Page 1 of 2

Some SMP measurements with Rookie v3

Posted: Fri Feb 06, 2015 12:37 am
by mvk
Recenty I conducted a scaling test to measure the performance of Rookie 3.x's parallel search.

The algorithm I use works roughly as follows:
1. Main process forks "n" child processes at startup
2. Command communication between main process and children is through pipes
3. Child sends candidate split moves to the main process, and continues searching as normal
4. Child applies YBW and minsplitdepth = 6 for this
5. Main process collects these split moves, and when a child is idle, dispatches a search there
6. The idea is that the main process should always have a stash of moves to send to idle cpus (in reality the stash often runs empty, due to YBW)
7. A child doesn't wait for a result of a split move. If it is out of work, it will pick a move which it has sent to the main process, and searches it himself.
8. The child sends a cancel request for that move to the parent when that happens
9. If the parent hasn't dispatched the move yet, it just removes it from its stash
10. Otherwise it aborts the search at the child to which it has dispatched the move before
11. Abort messages from main process to childs are SIGINT signals
12. All communication on the pipes is in human readable command line text
13. Search results of split moves are stored in the global shared memory hash table. No additional communication other than that.
So the main process doesn't search itself, it just acts as a conductor of the orchestra.

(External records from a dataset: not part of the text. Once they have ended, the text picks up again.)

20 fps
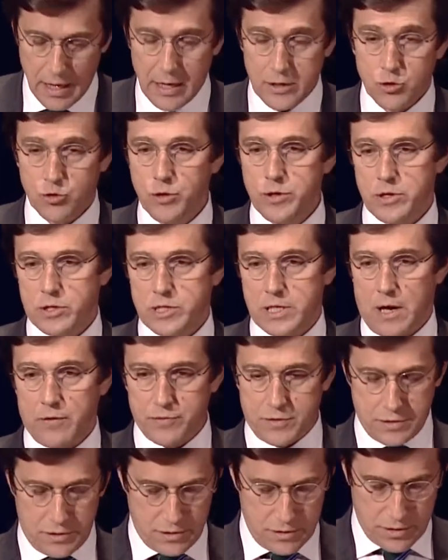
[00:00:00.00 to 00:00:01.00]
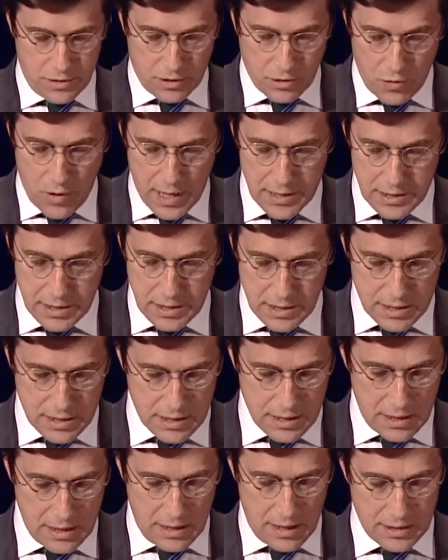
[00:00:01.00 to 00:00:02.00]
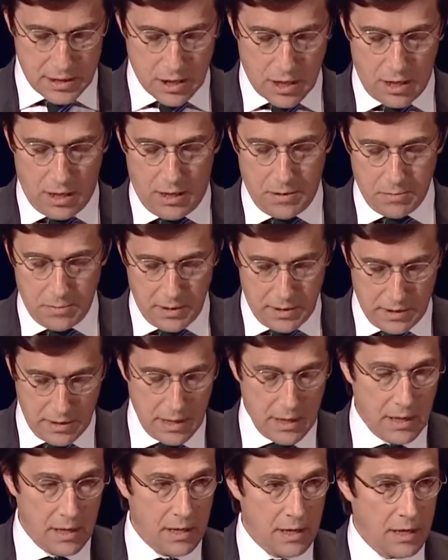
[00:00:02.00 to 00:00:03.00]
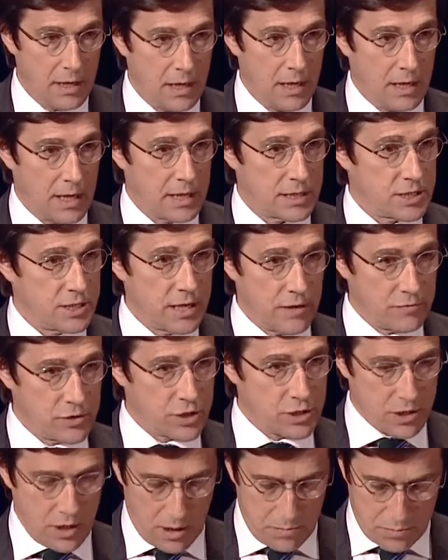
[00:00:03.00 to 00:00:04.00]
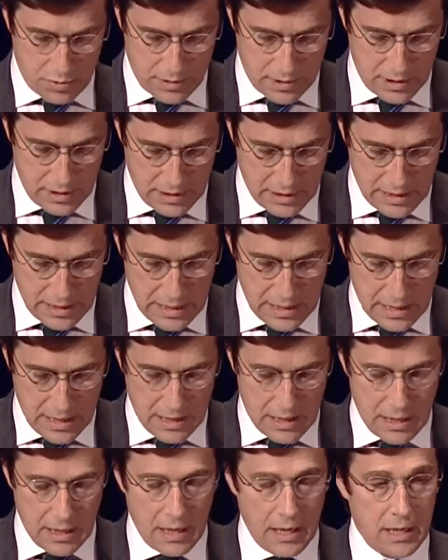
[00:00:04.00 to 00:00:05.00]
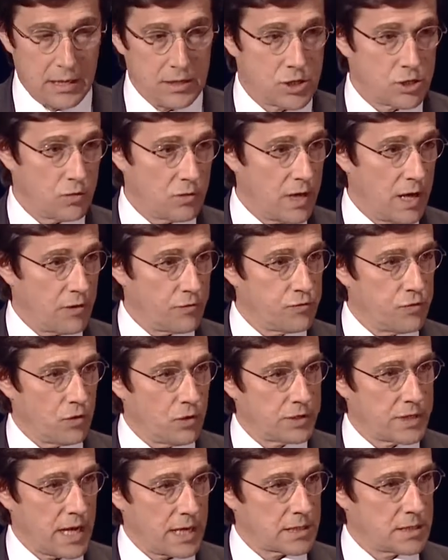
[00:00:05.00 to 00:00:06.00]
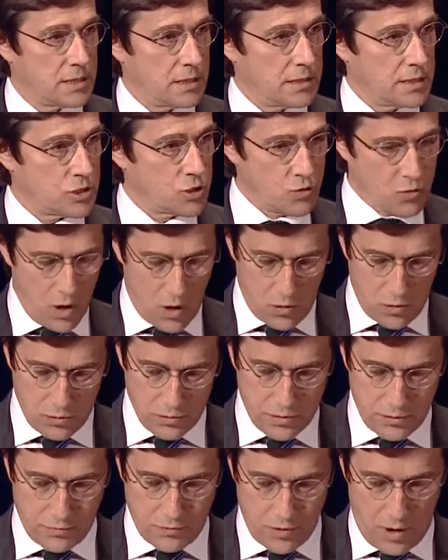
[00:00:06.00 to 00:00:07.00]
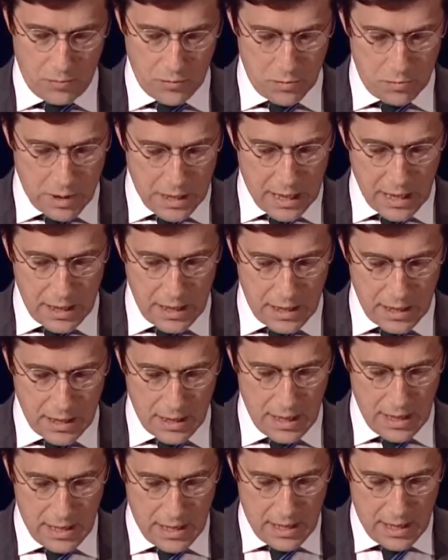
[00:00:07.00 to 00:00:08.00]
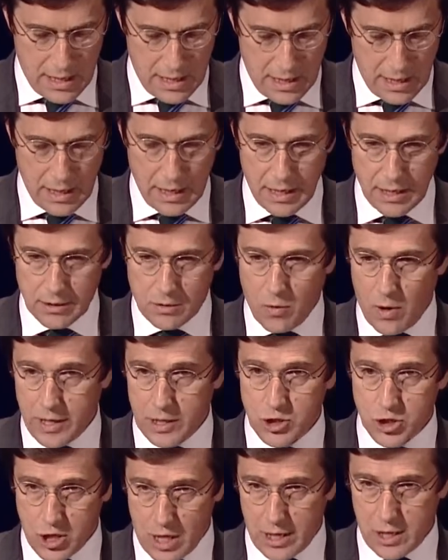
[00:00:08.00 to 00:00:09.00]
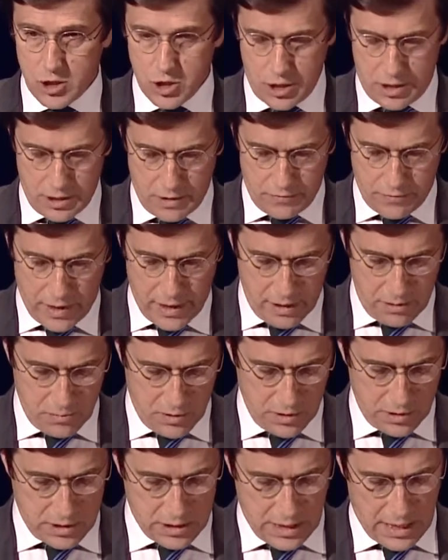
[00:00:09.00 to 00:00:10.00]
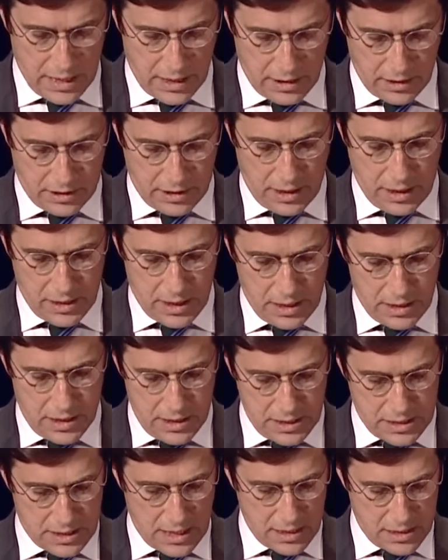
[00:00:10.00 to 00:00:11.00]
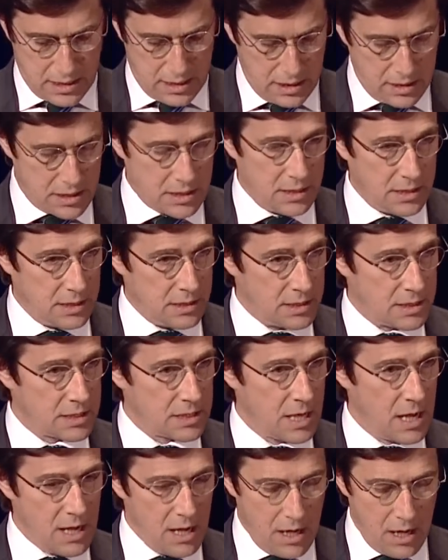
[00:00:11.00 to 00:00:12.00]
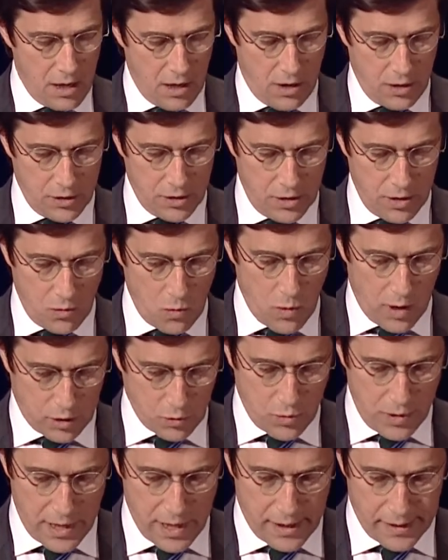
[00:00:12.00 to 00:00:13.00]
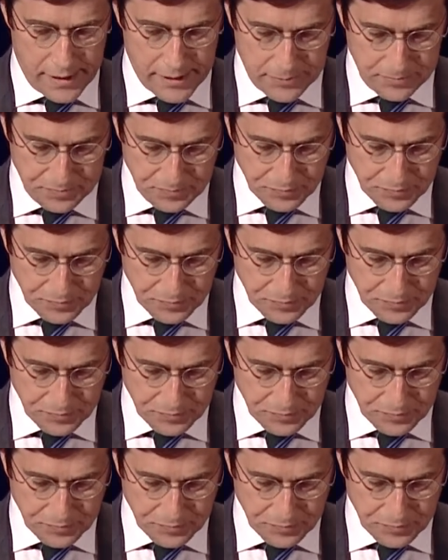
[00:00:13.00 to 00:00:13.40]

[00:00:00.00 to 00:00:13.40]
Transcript: 2 years after the crisis has come and has never stopped. And so therefore, Taxand has grown from the beginning in a quite challenging environment, and I think that this has an incidence on what we are.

This is a horrible algorithm, but note that it was optimised for something. Not for speed or elo. It was optimised for implementation time first, and second to keep the door open for a distributed search (which I never made, but still). If I look back in my log book, I started the implementation on Sep/18 (2010), and it was running reliably two weeks later on Oct/02. Well in time to trust it for the Leiden tournament of November that year, where Rookie v3.0 debuted and won the Programmer's Prize.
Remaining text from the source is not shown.